(Prompt) Print out every line of the material exactly. Include no pictures.

-*-*-

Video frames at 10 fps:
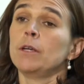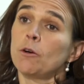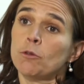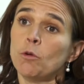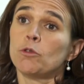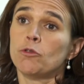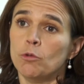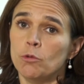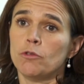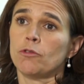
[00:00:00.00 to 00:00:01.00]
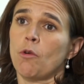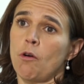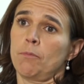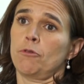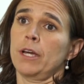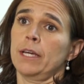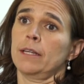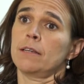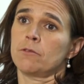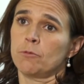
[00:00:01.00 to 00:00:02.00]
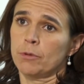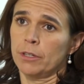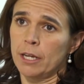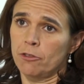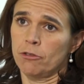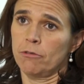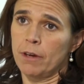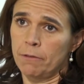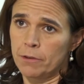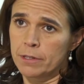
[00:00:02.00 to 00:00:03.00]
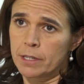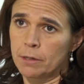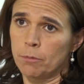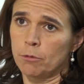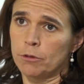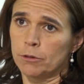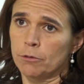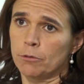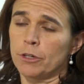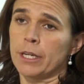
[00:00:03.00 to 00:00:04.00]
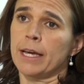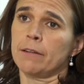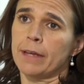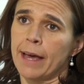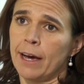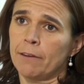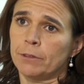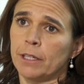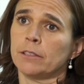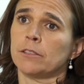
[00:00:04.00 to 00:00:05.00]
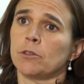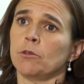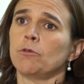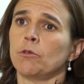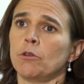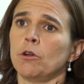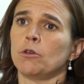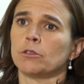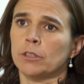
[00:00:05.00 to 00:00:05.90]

We of course also operate as supranational reference laboratory, and we have done so for a long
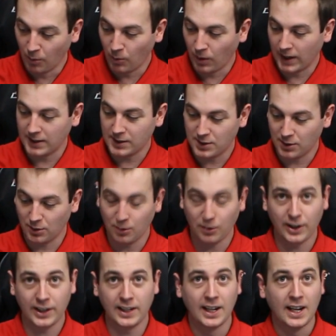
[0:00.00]
white to
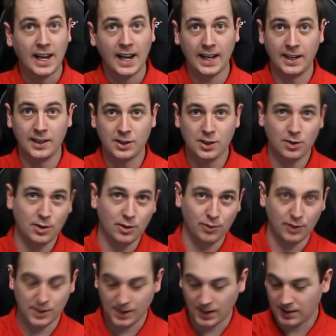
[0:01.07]
green and in two
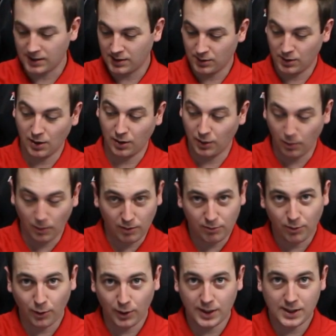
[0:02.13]
different sizes. You've got your
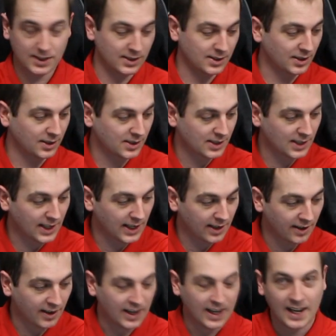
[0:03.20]
140s, as you can see
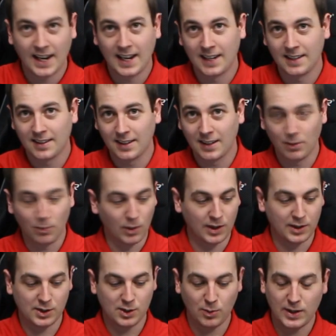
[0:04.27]
here, and the
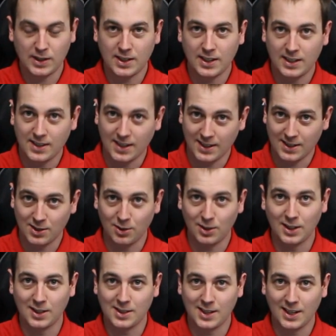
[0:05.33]
120s, as you
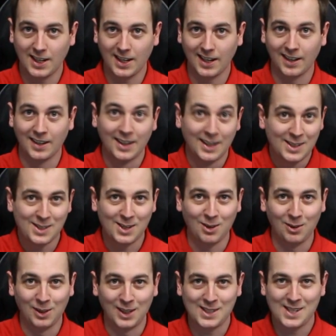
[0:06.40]
can see here.
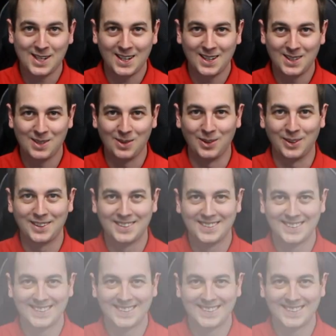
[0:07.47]
So let's get into it.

-*-*-

(Answer box)
Video frames at 10 fps:
[00:00:00.00 to 00:00:01.00]
[00:00:01.00 to 00:00:02.00]
[00:00:02.00 to 00:00:03.00]
[00:00:03.00 to 00:00:04.00]
[00:00:04.00 to 00:00:05.00]
[00:00:05.00 to 00:00:05.90]

We of course also operate as supranational reference laboratory, and we have done so for a long
[0:00.00]
white to
[0:01.07]
green and in two
[0:02.13]
different sizes. You've got your
[0:03.20]
140s, as you can see
[0:04.27]
here, and the
[0:05.33]
120s, as you
[0:06.40]
can see here.
[0:07.47]
So let's get into it.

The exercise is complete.